Restate the entries below exactly, and keep all images out of the answer.

══ Extracted information

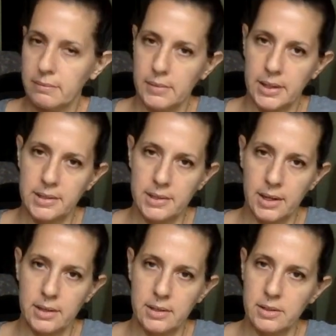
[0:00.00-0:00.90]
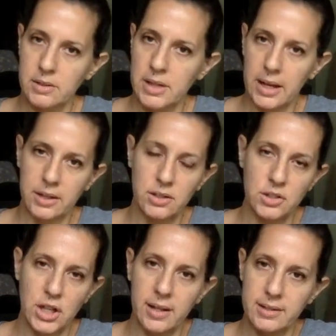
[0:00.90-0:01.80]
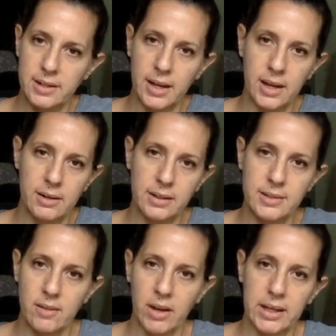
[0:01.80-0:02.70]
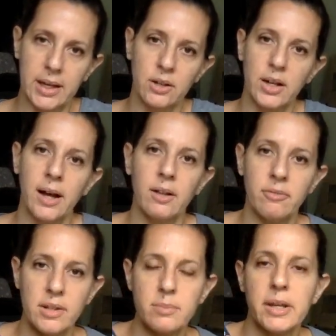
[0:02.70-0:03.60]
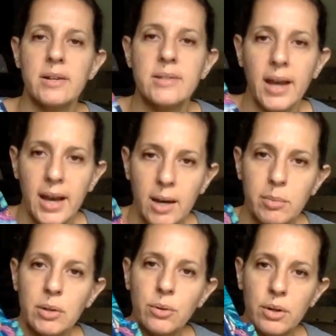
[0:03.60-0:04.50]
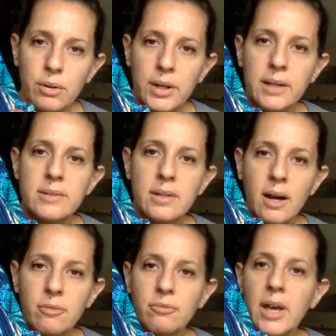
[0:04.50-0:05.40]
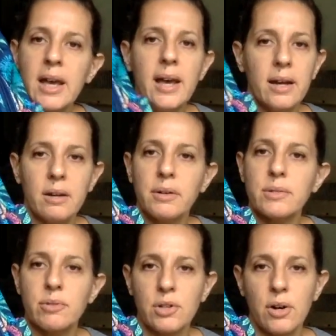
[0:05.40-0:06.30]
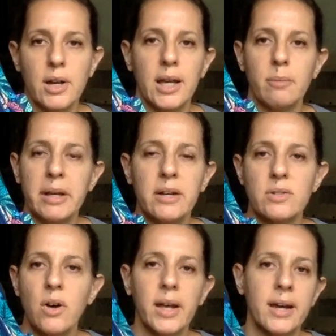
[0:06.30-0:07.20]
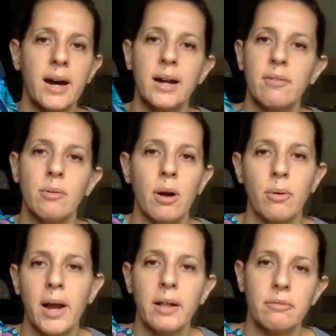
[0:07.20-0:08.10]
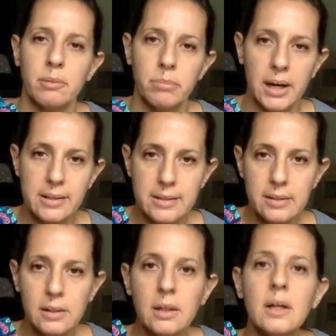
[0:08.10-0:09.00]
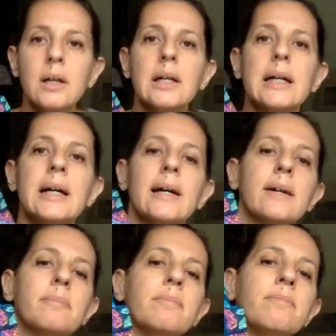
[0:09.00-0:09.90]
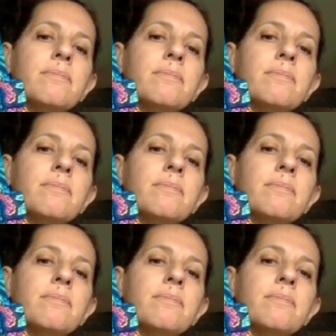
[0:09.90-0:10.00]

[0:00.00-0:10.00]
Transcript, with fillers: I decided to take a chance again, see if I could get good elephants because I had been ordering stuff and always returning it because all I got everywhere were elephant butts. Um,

════

Exercise response:
[0:00.00-0:00.90]
[0:00.90-0:01.80]
[0:01.80-0:02.70]
[0:02.70-0:03.60]
[0:03.60-0:04.50]
[0:04.50-0:05.40]
[0:05.40-0:06.30]
[0:06.30-0:07.20]
[0:07.20-0:08.10]
[0:08.10-0:09.00]
[0:09.00-0:09.90]
[0:09.90-0:10.00]

[0:00.00-0:10.00]
Transcript, with fillers: I decided to take a chance again, see if I could get good elephants because I had been ordering stuff and always returning it because all I got everywhere were elephant butts. Um,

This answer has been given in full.